### What is required:
Set the data below down again, exactly, with every picture left out.

Stored data entries:
-----

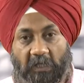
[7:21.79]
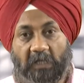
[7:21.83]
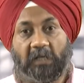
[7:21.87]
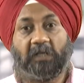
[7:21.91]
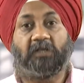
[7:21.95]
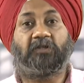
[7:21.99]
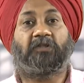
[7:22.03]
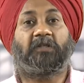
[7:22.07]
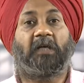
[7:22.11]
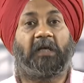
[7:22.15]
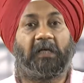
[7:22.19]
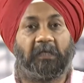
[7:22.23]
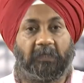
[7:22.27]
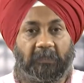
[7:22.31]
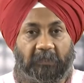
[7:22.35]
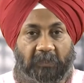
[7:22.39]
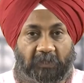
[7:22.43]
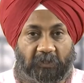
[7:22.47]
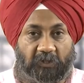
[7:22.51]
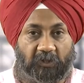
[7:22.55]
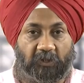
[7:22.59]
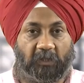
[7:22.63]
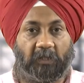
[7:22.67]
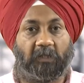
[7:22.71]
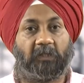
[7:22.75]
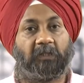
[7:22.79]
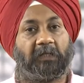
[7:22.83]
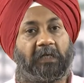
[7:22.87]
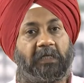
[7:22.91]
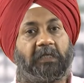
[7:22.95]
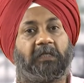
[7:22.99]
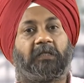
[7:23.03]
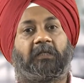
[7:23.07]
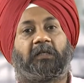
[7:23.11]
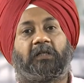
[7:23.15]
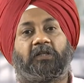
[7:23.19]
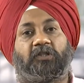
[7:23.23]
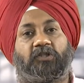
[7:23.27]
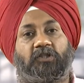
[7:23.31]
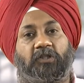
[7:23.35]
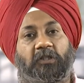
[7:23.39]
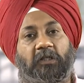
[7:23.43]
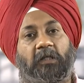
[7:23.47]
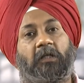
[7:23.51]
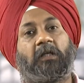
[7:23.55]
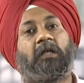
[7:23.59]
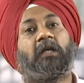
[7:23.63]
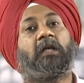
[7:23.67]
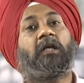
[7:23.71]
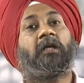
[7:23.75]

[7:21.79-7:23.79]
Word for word: sand casting, die casting,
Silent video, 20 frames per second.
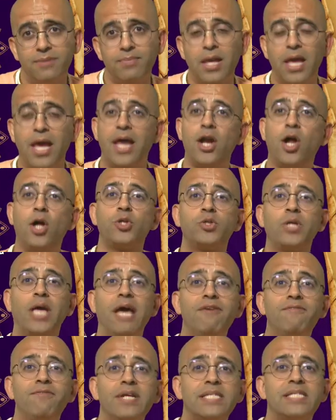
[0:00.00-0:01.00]
And also
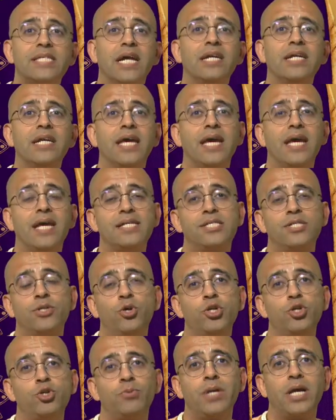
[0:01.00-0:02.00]
every Sunday is going
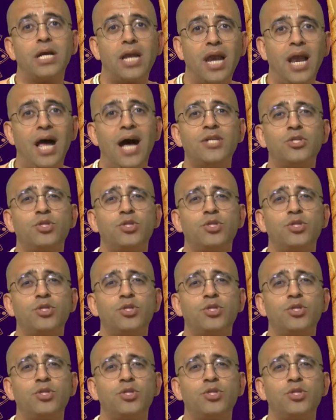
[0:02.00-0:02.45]
to be a class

-----

### Answer area:
[7:21.79]
[7:21.83]
[7:21.87]
[7:21.91]
[7:21.95]
[7:21.99]
[7:22.03]
[7:22.07]
[7:22.11]
[7:22.15]
[7:22.19]
[7:22.23]
[7:22.27]
[7:22.31]
[7:22.35]
[7:22.39]
[7:22.43]
[7:22.47]
[7:22.51]
[7:22.55]
[7:22.59]
[7:22.63]
[7:22.67]
[7:22.71]
[7:22.75]
[7:22.79]
[7:22.83]
[7:22.87]
[7:22.91]
[7:22.95]
[7:22.99]
[7:23.03]
[7:23.07]
[7:23.11]
[7:23.15]
[7:23.19]
[7:23.23]
[7:23.27]
[7:23.31]
[7:23.35]
[7:23.39]
[7:23.43]
[7:23.47]
[7:23.51]
[7:23.55]
[7:23.59]
[7:23.63]
[7:23.67]
[7:23.71]
[7:23.75]

[7:21.79-7:23.79]
Word for word: sand casting, die casting,
Silent video, 20 frames per second.
[0:00.00-0:01.00]
And also
[0:01.00-0:02.00]
every Sunday is going
[0:02.00-0:02.45]
to be a class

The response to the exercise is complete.